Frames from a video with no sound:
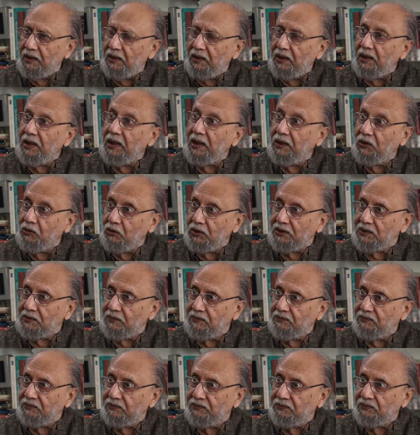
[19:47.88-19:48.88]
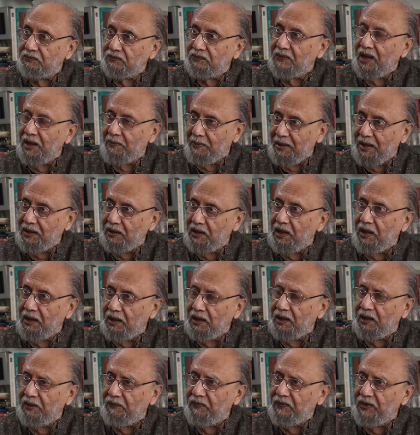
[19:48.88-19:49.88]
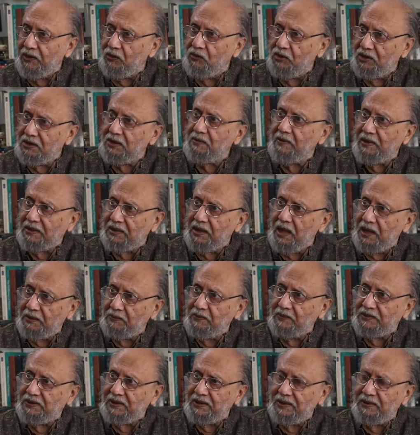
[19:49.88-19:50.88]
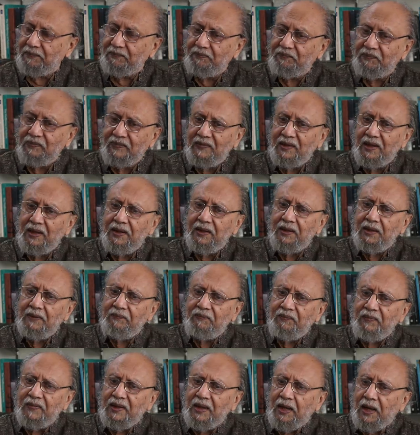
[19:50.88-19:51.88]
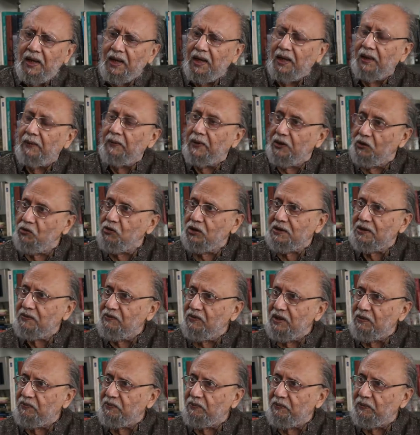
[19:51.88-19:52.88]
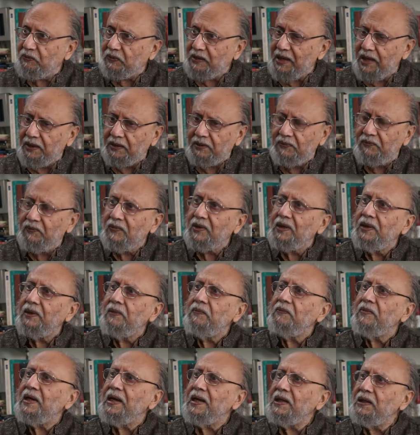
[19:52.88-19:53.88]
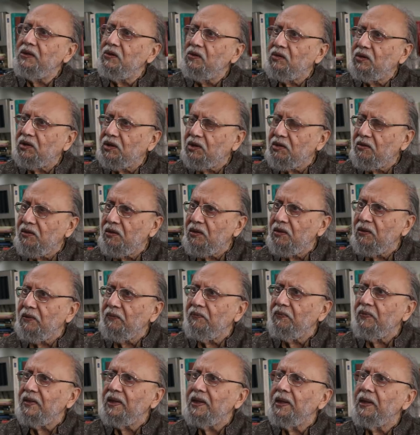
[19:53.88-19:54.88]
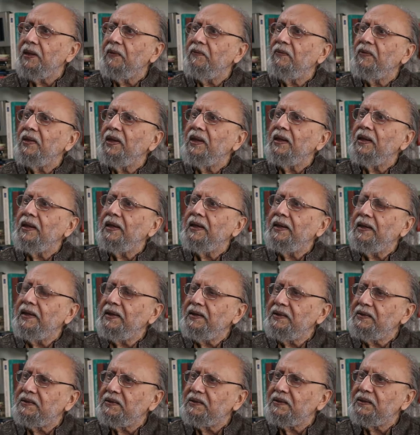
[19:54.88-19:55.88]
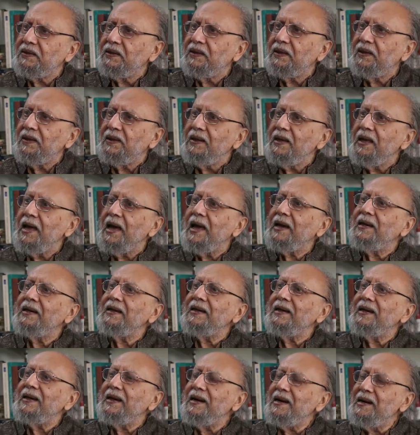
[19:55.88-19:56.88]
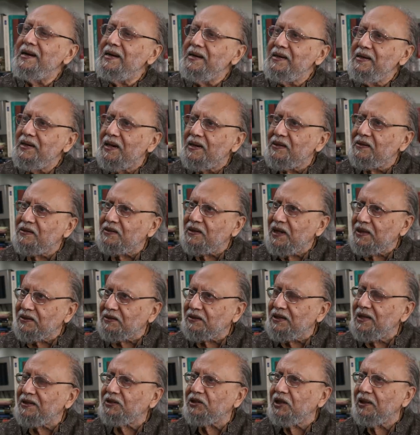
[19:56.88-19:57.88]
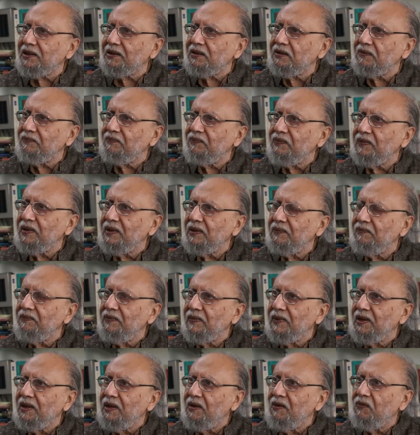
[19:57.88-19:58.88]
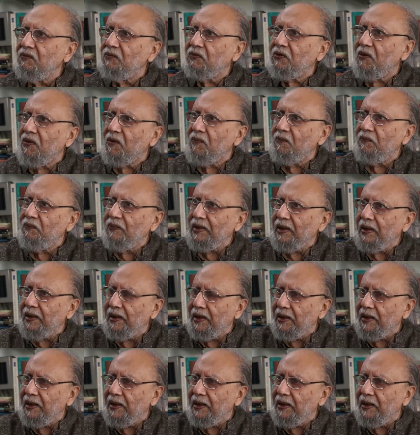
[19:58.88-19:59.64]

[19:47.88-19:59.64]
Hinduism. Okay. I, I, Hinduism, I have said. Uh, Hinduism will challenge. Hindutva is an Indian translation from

*What to produce*
In your output, include only the lines from the line containing "[19:49.88-19:50.88]" through the last line of the material above, exactly as they appear, and leave out the pictures.

*Exercise solution*
[19:49.88-19:50.88]
[19:50.88-19:51.88]
[19:51.88-19:52.88]
[19:52.88-19:53.88]
[19:53.88-19:54.88]
[19:54.88-19:55.88]
[19:55.88-19:56.88]
[19:56.88-19:57.88]
[19:57.88-19:58.88]
[19:58.88-19:59.64]

[19:47.88-19:59.64]
Hinduism. Okay. I, I, Hinduism, I have said. Uh, Hinduism will challenge. Hindutva is an Indian translation from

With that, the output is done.